Minería y sostenibilidad | EL ESPECTADOR

2022-11-14 14:56:02 By : Mr. Arvin Du

Cuando hacía biología de campo siempre me cruzaba con personas que indagaban por “las esmeraldas” o por “el oro” que indudablemente estaba buscando, oculta tras el disfraz conveniente de la colectora botánica o entomológica. Al fin y al cabo, la presencia de “foráneos” en las regiones de Colombia adonde nadie más iba, incluido el Estado, siempre se debía al saqueo. Y en el campo tod@s somos foráneo@s. También leí a Galeano y aprendí el significado de la palabra extractivismo, asociada con el colonialismo y el mito del Dorado, la más perniciosa aventura con la que una civilización acorraló a otras por siglos, derivada a su vez de minerías ancestrales, no menos sanguinarias, y leyendas que hicieron su camino por la Ruta de la Seda. La codicia, parte de la trágica condición humana, se cubre de joyas, a menudo sin importar la historia: la “fiebre del oro” sigue siendo real, acá y en Alaska, y conozco las dragas del Inírida, la locura de Naquén y Taraira en las distantes fronteras colombo-brasileras, y el desastre del Arco Minero venezolano, de proporciones cataclísmicas. También he caminado entre las lagunas salinas de Manaure y de Maras; el cráter de Cerrejón; las montañas horadadas de Puracé, Santurbán y el altiplano cundiboyacense; los mármoles de Río Claro y Villa de Leyva, y por toda clase de canteras, areneras y gravilleras. Por años he promovido y disfrutado la espeleología, visitando ríos subterráneos que conectan paisajes insospechados, a riesgo de disolverse con la extracción irresponsable de calizas. Conocí Río Quito; el barequeo; las historias de guerra en Muzo, Segovia y el Bajo Cauca; las canteras abandonadas y hoy florecidas con las que se construyó Estambul desde tiempos inmemoriales. He leído acerca de las masacres del coltán en el Congo y del jade en Myanmar. Y me quedo, para el ejemplo, con la imagen de un niño de 10 años empujando una carretilla con arena blanca en una “cantera” que picaba con su familia en la frontera entre Boyacá y Santander para venderla a una volqueta que cada semana pasaba y la compraba por nada para hacer vidrio en Zipaquirá. La esquizofrenia total, la pobreza extrema, los abusos inmemoriales hilvanados por el hilo de la miseria… La extracción de minerales siempre resuena a esclavitud e injusticia, insostenibles, insoportables.
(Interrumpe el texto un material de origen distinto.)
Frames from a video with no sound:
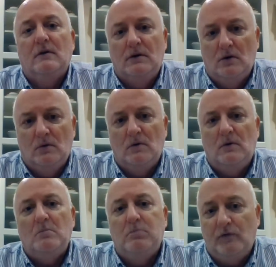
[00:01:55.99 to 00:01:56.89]

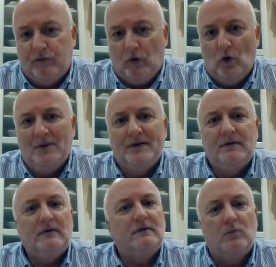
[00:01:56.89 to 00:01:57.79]
your
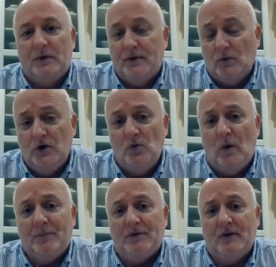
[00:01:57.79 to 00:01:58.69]
performance with your new
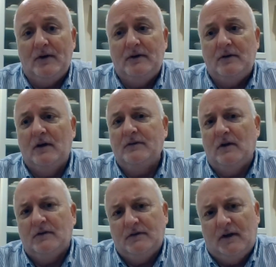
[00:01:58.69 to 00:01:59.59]
website a
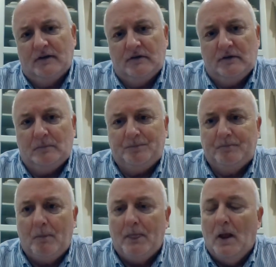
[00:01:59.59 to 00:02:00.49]
success?
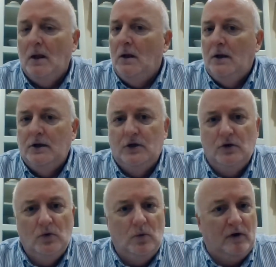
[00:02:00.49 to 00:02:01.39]

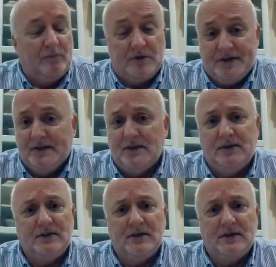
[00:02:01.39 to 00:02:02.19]
You will have presented the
La experiencia de la extracción ilegal de minerales me convenció hace mucho de la importancia de la minería como actividad legal y por eso, como ecóloga, les temo menos a las transformaciones del paisaje, a menudo asociadas con la actividad, que a sus eventuales efectos ambientales; considero que debemos y podemos prevenir, mitigar, compensar o remediar al máximo de nuestras capacidades esos efectos, pero sin perder de vista que los humanos necesitamos minerales y somos constructores de territorio, lo que implica ser capaces de manejar su transformación dentro de parámetros más funcionales que sólo estéticos e ideológicos. Y de frente lo digo, consciente de la existencia de actividades extractivas muy inadecuadas en Cesar, en Pisba, en Puerto Inírida, en Segovia, en Quibdó: la mayor parte de las resistencias a la minería legal provienen de la combinación de i) evidencias de accidentes o malas prácticas, innegables pero frecuentemente mal referenciados o distorsionados; ii) la construcción de imaginarios y narrativas simplistas acerca de la estabilidad y funcionalidad de los ecosistemas y la cultura, expresados en el uso intencional y medido de imágenes o testimonios de comunidades en aprietos; iii) requerimientos técnicos imposibles de aplicar para afrontar la incertidumbre, todo ello cosido por la convicción de que no hay espacio legítimo o conveniente para que operen las empresas y el capital privado.